何も知らない道化師
この頃、双子というのは不吉なものとして捉える人も多く、男の両親もその例外ではなかった。双子が産まれたことを今後の吉凶の現れと感じたピエロの両親は、双子が誕生したことは内々にして、あろうことか勝手にエカテリーナを村の別の男性の元へと嫁がせる準備をしてしまったのだ。その男性は、一風変わっていたせいで嫁がなかなか来ず、もともと村で手伝いの仕事を担っていたエカテリーナに好意を抱いていたため、産まれたての子ども共々エカテリーナを嫁に欲しいとピエロの両親の話に食いついたのだった。
一方ピエロはというと、黙ってそれを見ていたのではなく、本人の知らぬうちに事が進んでいったのであった。
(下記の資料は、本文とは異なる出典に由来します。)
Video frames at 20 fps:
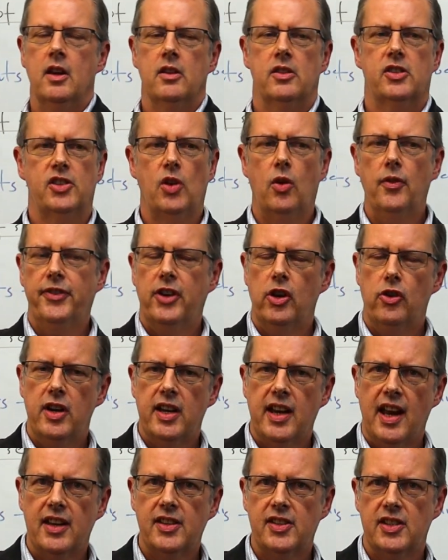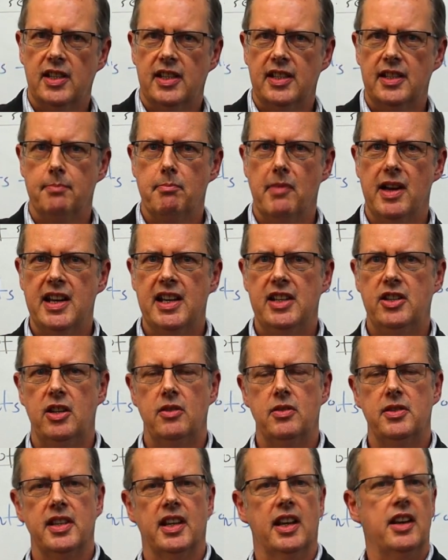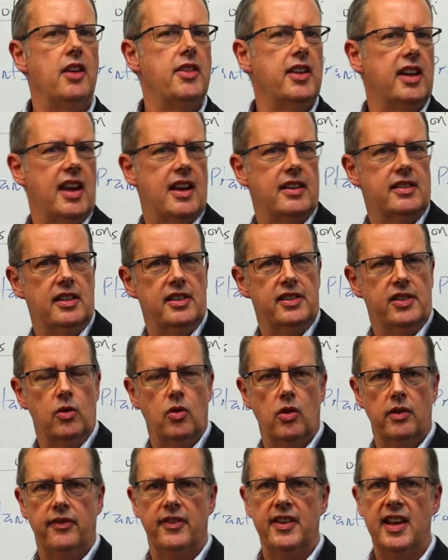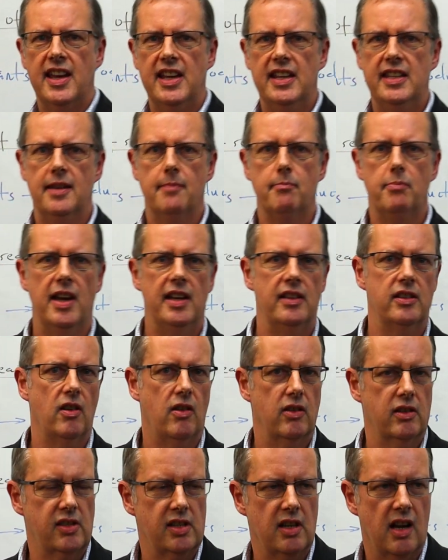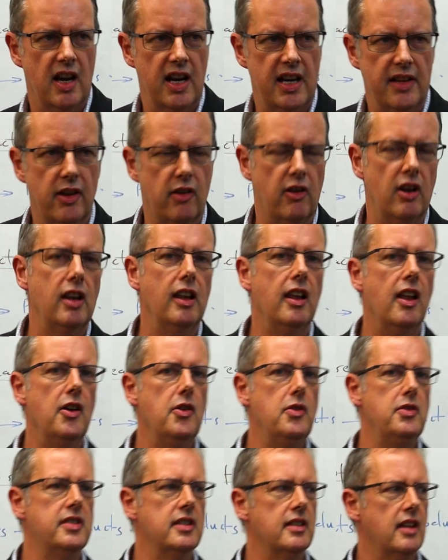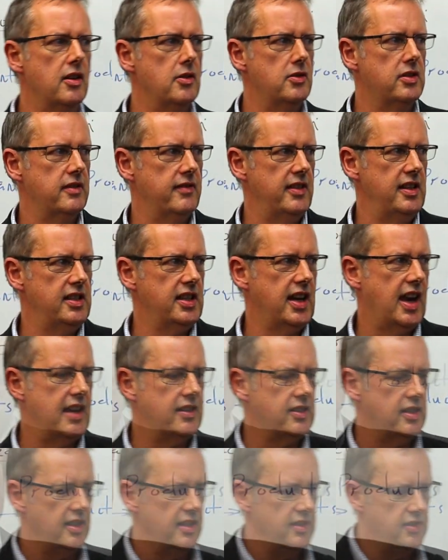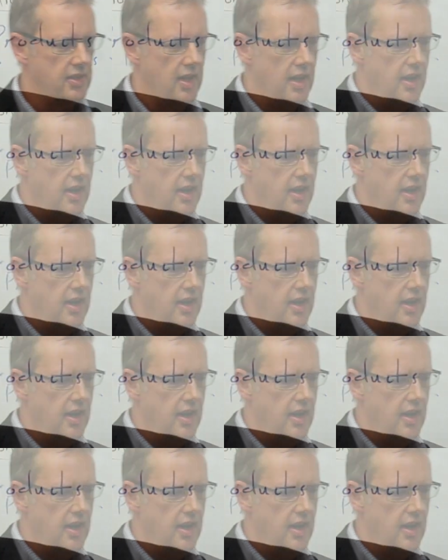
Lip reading: Sulfuric acid is made using another catalyst called vanadium pentoxide. There are loads and loads of these catalysts.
双子であったことで、予定よりも早く産気づいたこと、出産に間に合うように、と仕事を前倒しして片付けようと頑張っていたため、遠方への出張も重なり、帰省が出来ていなかったことなど、様々な事が、ピエロにとってのマイナスに働いた。ピエロはもともと街にエカテリーナを呼び寄せる予定であったが、お腹が張りすぎていたため、街への移動は難しかった。また、安全を考えると日中街中の自分の家で1人で過ごさせるよりも、ピエロの実家で過ごさせた方が安心だと判断したためだ。なんせ2人分のお腹は大きすぎて、起き上がるのにも人の手助けが必要なほどだった。そんな訳でピエロの両親に強く出られないエカテリーナにとっては、子どもをどこか知らぬ所へ連れ去られるのから守るだけで精一杯だった。
男児の方はピエロの実家で世話をすることになった。
子の予想より早い誕生の知らせを受けて実家に駆けつけたピエロの前に愛する女性の姿はすでになかった。残されていたのは、産まれたての男児と、全てを受け入れて男児の成長を願ったエカテリーナからの伝言だけだった。両親は仕事の忙しいピエロに代わって、男児の養育を申し出た。両親が密かにエカテリーナを追いやったことや、双子がどちらも無事に産まれたことさえ知らされなかった道化師は、女児とエカテリーナが同じ村で暮らしていることにも気付かぬまま、街に戻っていったのだった。